疎開、中島飛行場のウエス再生の仕事

東京の空襲が激しさを増してきた頃、危険を察知した両親は知人を頼って栃木県足利市に疎開することにしました。一九四三(昭和十八)年のことです。足利市の田舎、勧農町に疎開しました。

日本の飛行機零戦を製造したこともある、かの有名な中島飛行場が群馬県太田市にあります。近くに中島飛行場がある足利市は、空襲が時々あったようです。戦時中でしたが、たまたま日本人の知人の紹介で、中島飛行場で飛行機の整備に使用した重油で真っ黒になったウエス(ボロ布)の洗濯再生の仕事にありつけ、家族総出でその汚い仕事をやったそうです。顔も真っ黒になりながら仕事をした、と叔母が言っていたのを覚えています。

ドラム缶のような大きな洗濯機で、真っ黒な重油でどろどろに汚れたウエスを洗い、近くの土手に干し、再生して飛行場に収めたそうです。このような汚い仕事を日本人はすることがなかったでしょう。しかし、韓国から来た人々はしっかりとした仕事がありません。子供を育て、食べていくためにほかの人がやらない仕事をしていました。

戦時中はほかに仕事はありません。これも大変親切な日本人の紹介で仕事ができたと、今でも九十歳近い長兄が感謝しています。また、父が誠実で真面目だったので日本人から信頼され仕事ができたのだと、兄が言っていました。

両親は、仕事が忙しい時には近所の日本人に手伝ってもらったようです。戦時中そんなに簡単な仕事があるわけがありません。韓国から移住してきた両親は、生きるためにどんな仕事でも手がけようと思ったのではないでしょうか? 少し大きくなった子供達や近所の人も使いながらウエス再生の仕事を一生懸命したようです。どんな時でも出会いは大切ですね。父は日本語も話せるし、書くことができました。そうしてその仕事で我が家も結構経済的に潤ったようです。

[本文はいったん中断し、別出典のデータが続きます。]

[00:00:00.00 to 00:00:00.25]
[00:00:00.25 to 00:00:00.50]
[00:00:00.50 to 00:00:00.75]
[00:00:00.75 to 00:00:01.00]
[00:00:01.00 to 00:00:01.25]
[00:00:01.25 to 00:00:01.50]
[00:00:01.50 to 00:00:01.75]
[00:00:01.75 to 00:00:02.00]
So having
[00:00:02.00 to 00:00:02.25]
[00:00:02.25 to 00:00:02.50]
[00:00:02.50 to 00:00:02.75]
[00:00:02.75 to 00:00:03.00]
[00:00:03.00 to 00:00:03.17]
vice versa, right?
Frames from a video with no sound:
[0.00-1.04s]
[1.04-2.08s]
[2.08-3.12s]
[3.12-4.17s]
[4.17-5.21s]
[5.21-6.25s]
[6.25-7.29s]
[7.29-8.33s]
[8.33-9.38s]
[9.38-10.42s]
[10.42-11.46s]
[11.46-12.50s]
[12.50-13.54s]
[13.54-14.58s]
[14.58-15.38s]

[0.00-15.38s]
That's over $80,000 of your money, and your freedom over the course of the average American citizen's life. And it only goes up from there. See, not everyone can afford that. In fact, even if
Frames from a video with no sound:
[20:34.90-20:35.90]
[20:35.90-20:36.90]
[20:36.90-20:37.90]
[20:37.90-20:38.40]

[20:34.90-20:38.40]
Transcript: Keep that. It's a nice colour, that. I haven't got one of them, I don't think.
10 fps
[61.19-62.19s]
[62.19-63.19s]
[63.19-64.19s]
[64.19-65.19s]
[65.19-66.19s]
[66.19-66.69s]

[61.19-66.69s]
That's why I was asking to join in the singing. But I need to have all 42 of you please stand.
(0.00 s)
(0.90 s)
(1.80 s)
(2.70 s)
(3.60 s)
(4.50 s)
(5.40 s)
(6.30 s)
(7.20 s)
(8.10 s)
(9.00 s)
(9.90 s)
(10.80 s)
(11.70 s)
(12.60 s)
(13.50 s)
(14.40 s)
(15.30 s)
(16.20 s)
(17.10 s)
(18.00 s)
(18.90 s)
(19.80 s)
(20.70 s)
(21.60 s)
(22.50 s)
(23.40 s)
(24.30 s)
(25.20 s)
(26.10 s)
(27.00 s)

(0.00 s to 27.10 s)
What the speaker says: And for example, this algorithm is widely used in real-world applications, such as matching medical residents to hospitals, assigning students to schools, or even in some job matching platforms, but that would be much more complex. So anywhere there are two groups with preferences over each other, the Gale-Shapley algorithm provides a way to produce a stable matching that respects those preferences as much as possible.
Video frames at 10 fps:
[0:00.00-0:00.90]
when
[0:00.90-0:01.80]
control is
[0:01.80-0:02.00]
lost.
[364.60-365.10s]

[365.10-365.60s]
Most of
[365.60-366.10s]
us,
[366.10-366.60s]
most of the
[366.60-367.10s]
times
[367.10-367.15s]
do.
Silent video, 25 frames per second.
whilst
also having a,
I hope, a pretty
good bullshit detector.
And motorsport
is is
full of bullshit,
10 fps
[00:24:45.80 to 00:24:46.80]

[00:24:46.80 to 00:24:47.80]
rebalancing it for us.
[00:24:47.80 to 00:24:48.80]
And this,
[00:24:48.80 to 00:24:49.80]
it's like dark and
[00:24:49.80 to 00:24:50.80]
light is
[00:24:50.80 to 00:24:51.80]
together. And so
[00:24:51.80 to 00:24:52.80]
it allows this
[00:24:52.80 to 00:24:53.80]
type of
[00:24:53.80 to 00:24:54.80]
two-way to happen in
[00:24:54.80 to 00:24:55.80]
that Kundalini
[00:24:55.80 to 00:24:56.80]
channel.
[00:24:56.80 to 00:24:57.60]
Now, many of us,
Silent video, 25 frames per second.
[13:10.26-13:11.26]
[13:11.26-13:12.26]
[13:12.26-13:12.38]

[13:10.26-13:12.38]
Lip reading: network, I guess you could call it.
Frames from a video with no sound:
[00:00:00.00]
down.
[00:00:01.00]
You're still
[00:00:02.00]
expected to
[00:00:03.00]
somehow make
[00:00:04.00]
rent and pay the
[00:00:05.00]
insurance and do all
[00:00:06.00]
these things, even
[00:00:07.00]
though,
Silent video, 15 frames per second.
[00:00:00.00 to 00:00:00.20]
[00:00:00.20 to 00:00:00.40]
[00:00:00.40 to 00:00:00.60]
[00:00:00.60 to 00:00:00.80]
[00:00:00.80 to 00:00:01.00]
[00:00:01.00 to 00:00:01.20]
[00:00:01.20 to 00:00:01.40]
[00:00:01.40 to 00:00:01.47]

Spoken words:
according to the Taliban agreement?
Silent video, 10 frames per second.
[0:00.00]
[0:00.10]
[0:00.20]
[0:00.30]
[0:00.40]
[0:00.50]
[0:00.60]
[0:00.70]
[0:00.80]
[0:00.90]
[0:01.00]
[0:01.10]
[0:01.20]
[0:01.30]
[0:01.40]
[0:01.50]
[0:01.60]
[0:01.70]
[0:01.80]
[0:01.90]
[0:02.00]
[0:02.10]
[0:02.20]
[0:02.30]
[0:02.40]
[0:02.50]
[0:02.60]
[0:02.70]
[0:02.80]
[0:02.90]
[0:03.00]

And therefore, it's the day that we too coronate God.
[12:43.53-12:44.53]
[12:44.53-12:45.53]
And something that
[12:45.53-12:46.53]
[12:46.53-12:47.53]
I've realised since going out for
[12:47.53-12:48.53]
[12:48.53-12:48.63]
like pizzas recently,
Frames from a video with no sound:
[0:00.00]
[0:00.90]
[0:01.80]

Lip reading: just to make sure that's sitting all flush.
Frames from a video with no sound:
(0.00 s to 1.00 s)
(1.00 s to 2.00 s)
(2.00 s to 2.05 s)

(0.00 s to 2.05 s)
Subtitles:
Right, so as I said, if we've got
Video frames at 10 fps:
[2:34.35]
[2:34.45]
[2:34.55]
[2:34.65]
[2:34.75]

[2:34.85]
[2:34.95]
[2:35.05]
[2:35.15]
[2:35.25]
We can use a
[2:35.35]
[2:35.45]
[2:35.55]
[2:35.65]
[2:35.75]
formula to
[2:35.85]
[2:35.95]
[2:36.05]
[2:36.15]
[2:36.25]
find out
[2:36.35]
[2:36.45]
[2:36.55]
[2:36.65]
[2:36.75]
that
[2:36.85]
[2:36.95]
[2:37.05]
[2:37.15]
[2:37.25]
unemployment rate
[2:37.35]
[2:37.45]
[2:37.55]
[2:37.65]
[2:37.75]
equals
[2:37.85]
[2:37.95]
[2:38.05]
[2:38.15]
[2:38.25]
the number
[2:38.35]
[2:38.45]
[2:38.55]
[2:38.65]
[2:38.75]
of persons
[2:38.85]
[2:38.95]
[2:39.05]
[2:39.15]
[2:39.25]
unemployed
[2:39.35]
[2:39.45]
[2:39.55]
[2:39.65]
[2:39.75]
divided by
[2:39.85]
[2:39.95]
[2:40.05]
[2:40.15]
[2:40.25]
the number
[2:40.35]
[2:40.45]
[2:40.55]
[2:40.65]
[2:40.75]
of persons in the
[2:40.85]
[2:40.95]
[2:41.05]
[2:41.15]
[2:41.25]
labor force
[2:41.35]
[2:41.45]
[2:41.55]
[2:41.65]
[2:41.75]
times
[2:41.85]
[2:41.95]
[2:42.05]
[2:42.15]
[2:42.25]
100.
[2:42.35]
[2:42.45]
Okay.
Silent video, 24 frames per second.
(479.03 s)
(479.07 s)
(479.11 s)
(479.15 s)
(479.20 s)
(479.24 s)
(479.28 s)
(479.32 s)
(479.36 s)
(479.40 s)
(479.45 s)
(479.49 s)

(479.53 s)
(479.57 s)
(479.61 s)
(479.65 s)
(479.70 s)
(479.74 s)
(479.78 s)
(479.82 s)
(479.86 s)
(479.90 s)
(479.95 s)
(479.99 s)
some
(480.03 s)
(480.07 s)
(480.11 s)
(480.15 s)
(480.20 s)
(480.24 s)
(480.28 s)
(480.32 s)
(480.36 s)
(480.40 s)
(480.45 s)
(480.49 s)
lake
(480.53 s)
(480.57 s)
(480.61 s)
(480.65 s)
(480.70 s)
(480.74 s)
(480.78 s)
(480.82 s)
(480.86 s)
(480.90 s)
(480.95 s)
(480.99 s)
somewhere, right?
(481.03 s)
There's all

当時日本で韓国人が生活するには、職業が保証されていません。どんな仕事でも誠実に仕事することから互いの人間関係が成立するのです。終戦までの数年、ウエス再生の仕事は私達一家にとって生きる糧だったでしょう。そうして数年の仕事で少し蓄財をしたようです。母は少し貯めたお金を紙幣にして貯めず、金の延べ棒を買って貯めたと後で長兄から聞きました。